La Cour européenne des droits de l'homme a rejeté des plaintes contre la France pour le port du voile à l'école

La Cour européenne des droits de l'homme a rejeté des plaintes contre la France pour le port du voile à l'écoleLa Cour européenne des droits de l'homme a rejeté des plaintes contre la France pour le port du voile à l'école

Des familles dénonçaient une violation de leur liberté de pensée et de religion ainsi qu'une différence de traitement fondée sur leur religion.

"Ce sont ces impératifs de protection des droits d'autrui et de l'ordre public qui ont motivé l'exclusion, et non des objections aux convictions religieuses des élèves", selon la CEDH.

Les enfants des familles Aktas, Bayrak, Gamaleddyn, Ghazal et Singh étaient inscrits à la rentrée scolaire 2004-2005 dans des établissements publics. Le jour de la rentrée, les jeunes filles, de confession musulmane, se présentèrent avec les cheveux couverts d'un voile ou d'un couvre-chef. Les garçons Singh étaient coiffés du "keski", un sous-turban porté par les Sikhs.

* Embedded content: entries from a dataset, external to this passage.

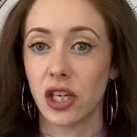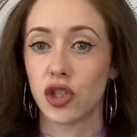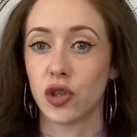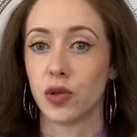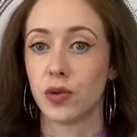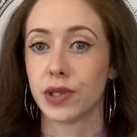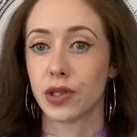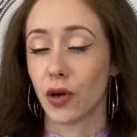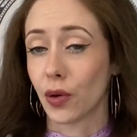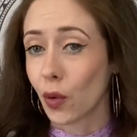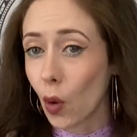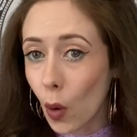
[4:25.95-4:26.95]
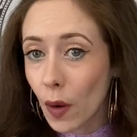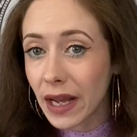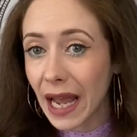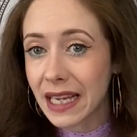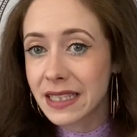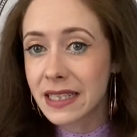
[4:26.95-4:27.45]
to certain court
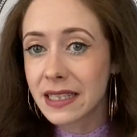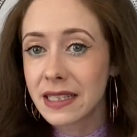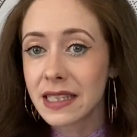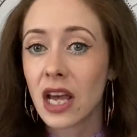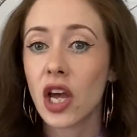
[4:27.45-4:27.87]
cases,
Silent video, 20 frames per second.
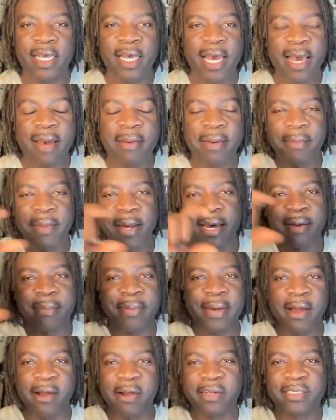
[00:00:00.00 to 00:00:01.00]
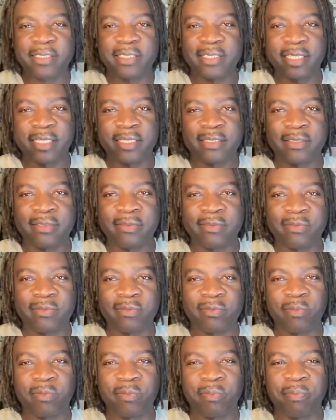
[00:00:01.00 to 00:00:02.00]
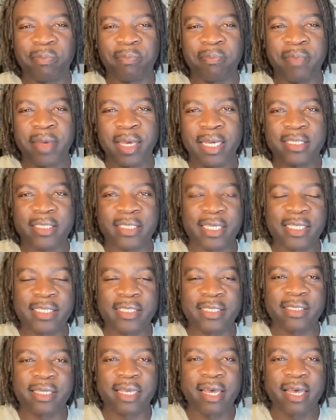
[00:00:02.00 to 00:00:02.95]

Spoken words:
and my buying power didn't make sense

Selon les proviseurs, ces accessoires étaient contraires aux dispositions interdisant des signes ou des tenues manifestant ostensiblement l'appartenance à une religion, pas seulement en cours d'éducation physique, mais dans l'ensemble des cours. Mlles Bayrak, Gamaleddyn et Aktas substituèrent ensuite un bonnet à leur voile.

Le conseil de discipline des établissements a prononcé l'exclusion définitive des élèves pour non-respect du code de l'éducation.